(Stored data entries)

Content starts

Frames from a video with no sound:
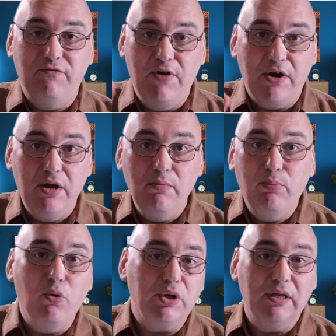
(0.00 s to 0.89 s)
very
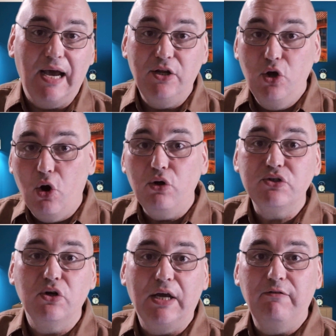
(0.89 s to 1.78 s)
important, and you
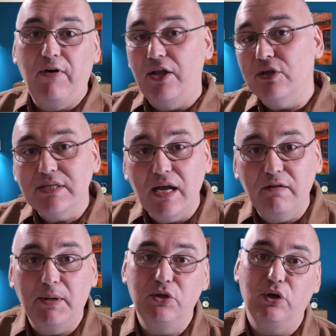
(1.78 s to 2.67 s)
also can find
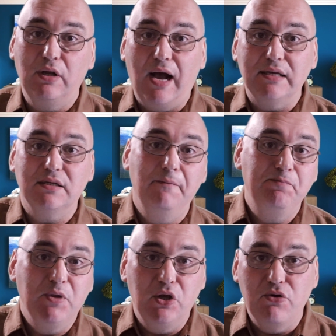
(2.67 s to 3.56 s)
yourself, but you can ask
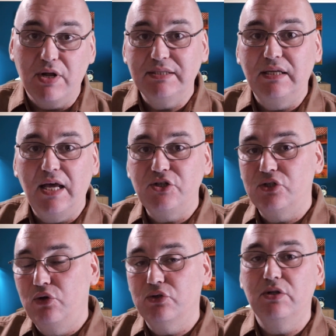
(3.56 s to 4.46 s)
your real estate agents.
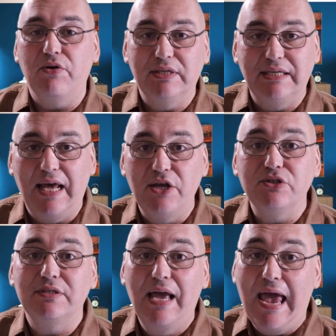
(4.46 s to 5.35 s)
Usually real estate
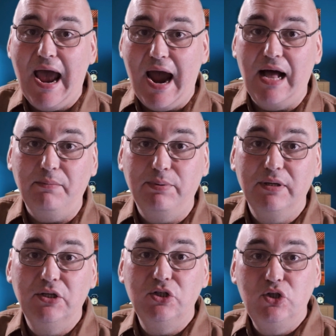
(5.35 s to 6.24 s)
agents help
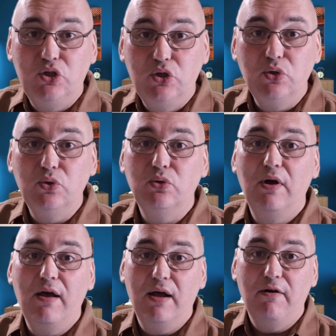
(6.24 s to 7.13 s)
to
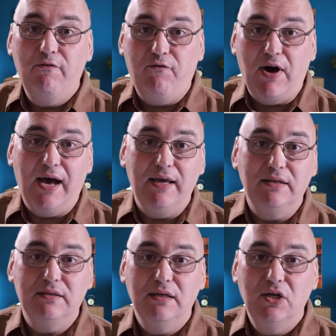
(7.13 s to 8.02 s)

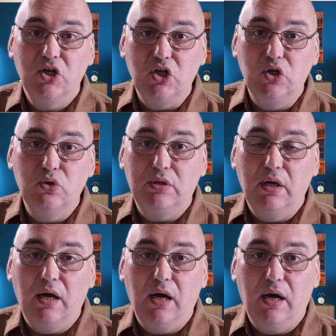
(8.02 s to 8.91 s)
find good
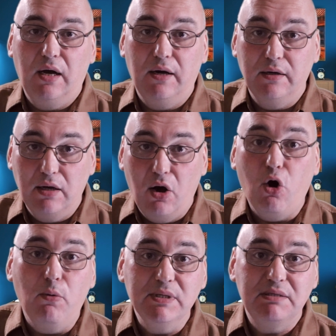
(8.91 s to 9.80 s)

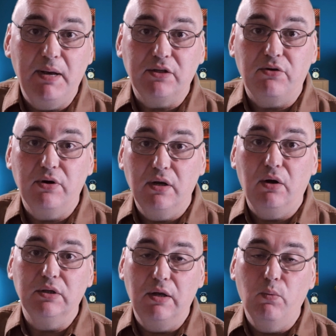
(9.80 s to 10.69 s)
home inspector,
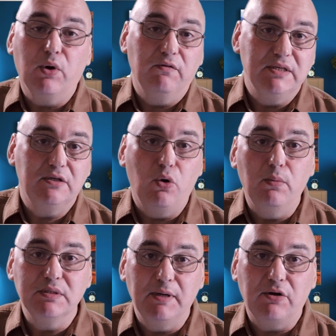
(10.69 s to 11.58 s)
they working with
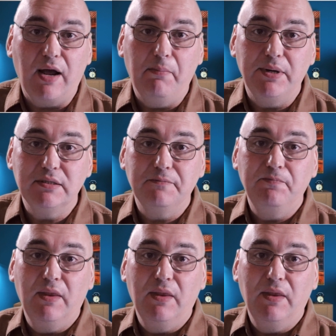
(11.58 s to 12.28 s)
home inspector companies,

Content ends

Your answer should be every entry repeated exactly, minus the pictures.

Frames from a video with no sound:
(0.00 s to 0.89 s)
very
(0.89 s to 1.78 s)
important, and you
(1.78 s to 2.67 s)
also can find
(2.67 s to 3.56 s)
yourself, but you can ask
(3.56 s to 4.46 s)
your real estate agents.
(4.46 s to 5.35 s)
Usually real estate
(5.35 s to 6.24 s)
agents help
(6.24 s to 7.13 s)
to
(7.13 s to 8.02 s)

(8.02 s to 8.91 s)
find good
(8.91 s to 9.80 s)

(9.80 s to 10.69 s)
home inspector,
(10.69 s to 11.58 s)
they working with
(11.58 s to 12.28 s)
home inspector companies,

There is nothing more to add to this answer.